(Information shown)

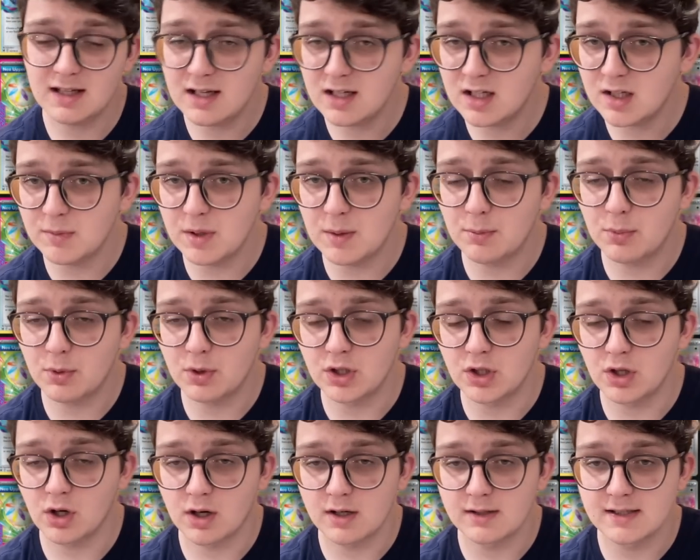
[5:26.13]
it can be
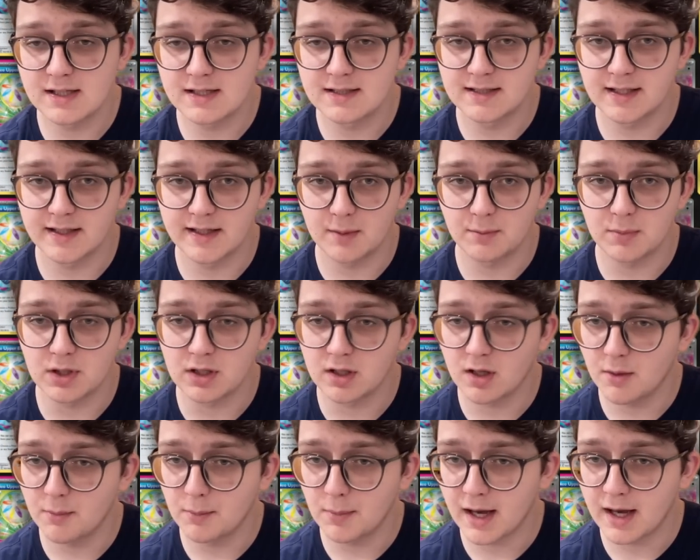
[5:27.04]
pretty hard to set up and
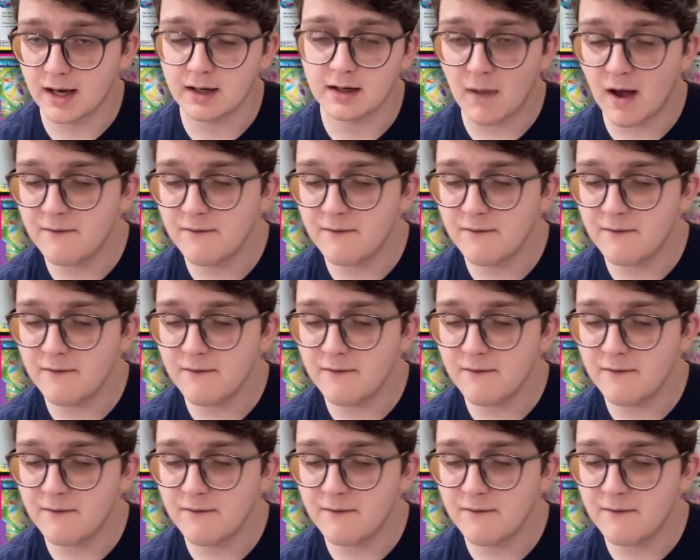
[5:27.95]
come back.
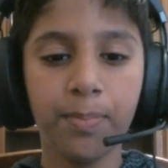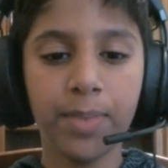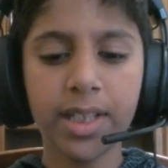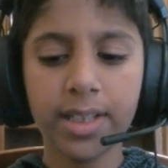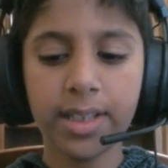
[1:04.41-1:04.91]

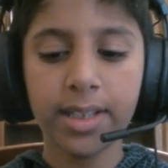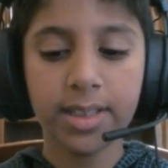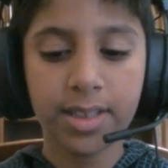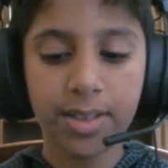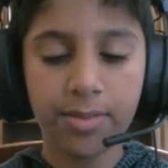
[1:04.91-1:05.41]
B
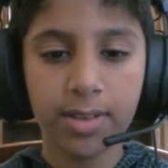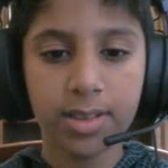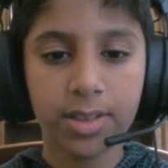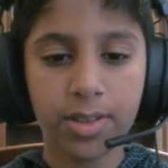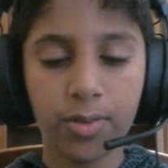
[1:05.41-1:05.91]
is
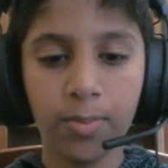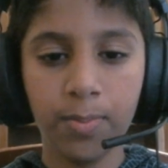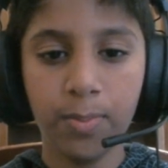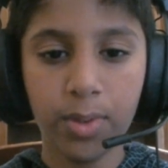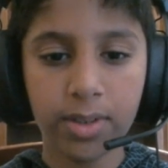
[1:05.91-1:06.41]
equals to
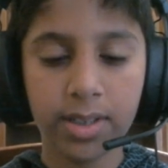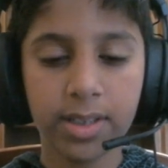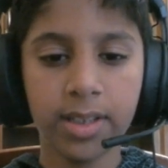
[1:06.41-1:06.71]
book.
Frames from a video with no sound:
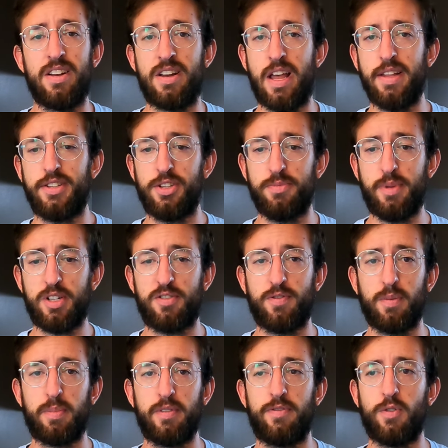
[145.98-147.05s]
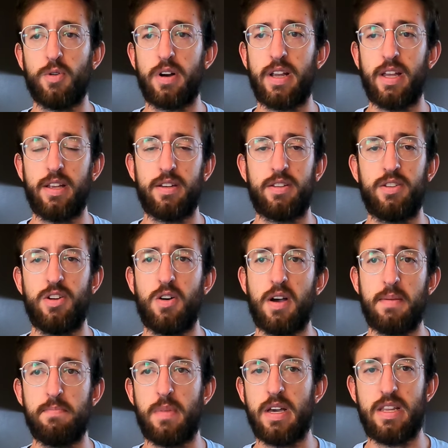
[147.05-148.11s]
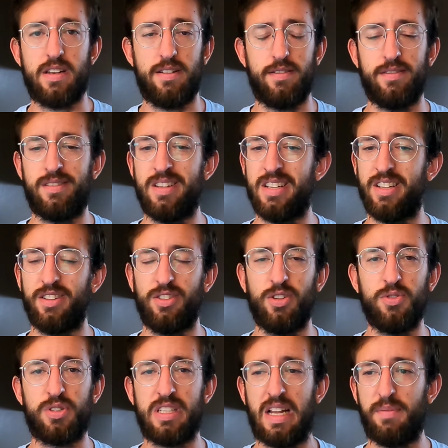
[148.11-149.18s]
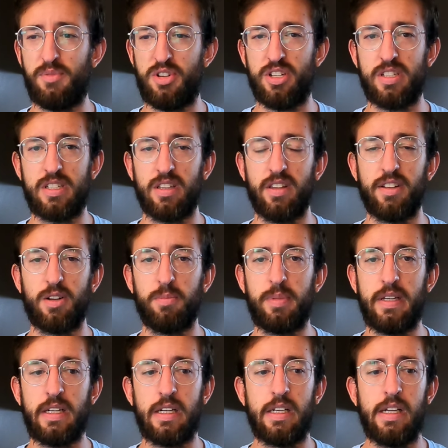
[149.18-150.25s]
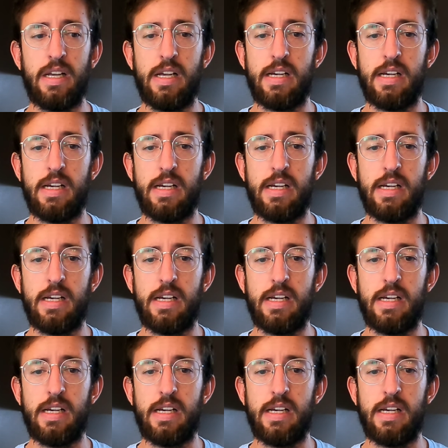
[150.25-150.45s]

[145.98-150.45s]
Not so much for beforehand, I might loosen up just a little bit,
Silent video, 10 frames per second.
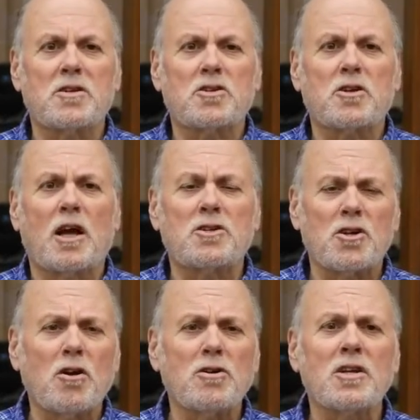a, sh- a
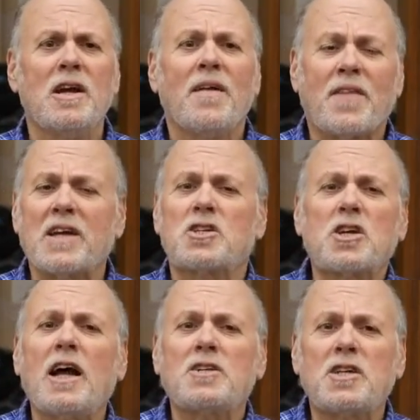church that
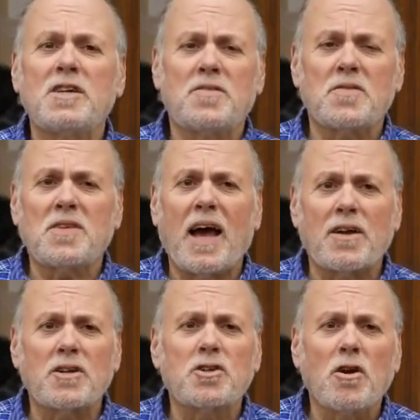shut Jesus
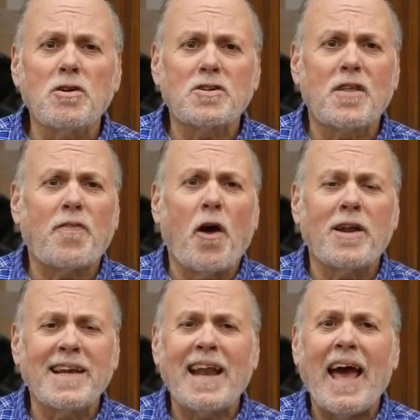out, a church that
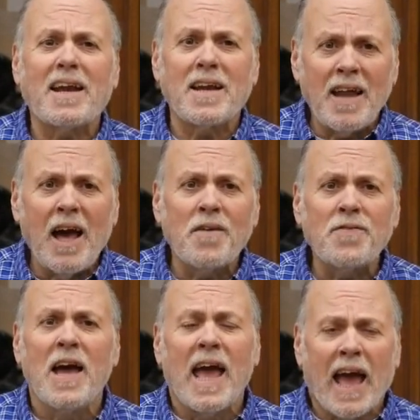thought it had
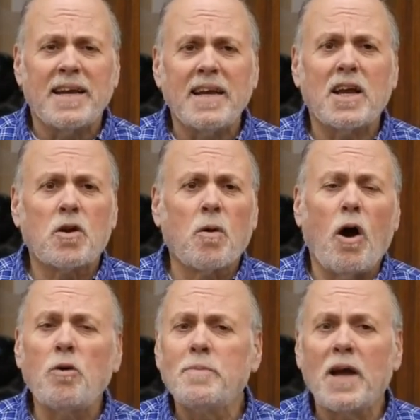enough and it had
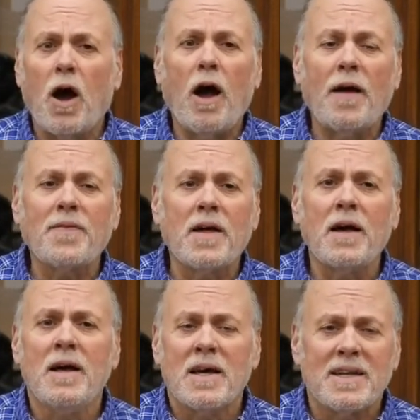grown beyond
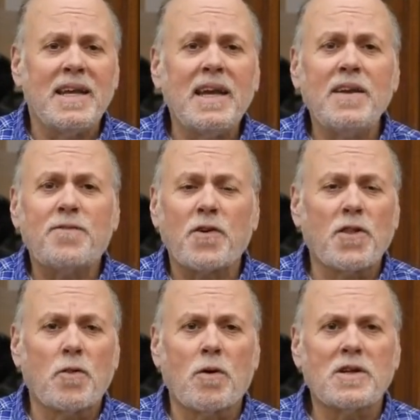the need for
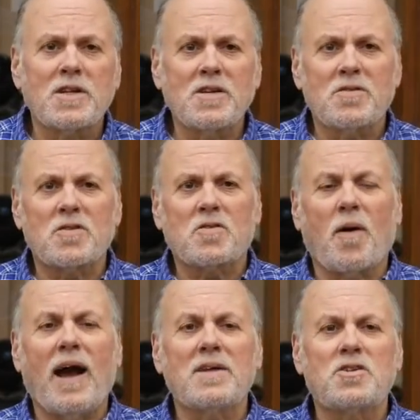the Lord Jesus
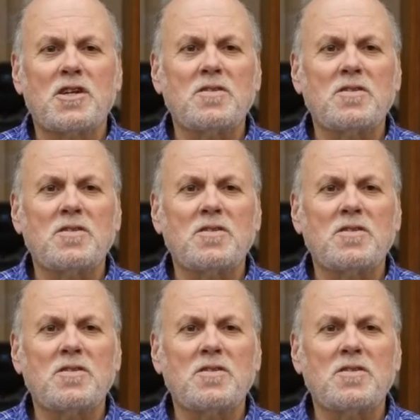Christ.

(End Information shown)

## [Aim of the task]
When you print the records above, keep them exact and leave out the pictures.

## [Problem solution]
[5:26.13]
it can be
[5:27.04]
pretty hard to set up and
[5:27.95]
come back.
[1:04.41-1:04.91]

[1:04.91-1:05.41]
B
[1:05.41-1:05.91]
is
[1:05.91-1:06.41]
equals to
[1:06.41-1:06.71]
book.
Frames from a video with no sound:
[145.98-147.05s]
[147.05-148.11s]
[148.11-149.18s]
[149.18-150.25s]
[150.25-150.45s]

[145.98-150.45s]
Not so much for beforehand, I might loosen up just a little bit,
Silent video, 10 frames per second.
a, sh- a
church that
shut Jesus
out, a church that
thought it had
enough and it had
grown beyond
the need for
the Lord Jesus
Christ.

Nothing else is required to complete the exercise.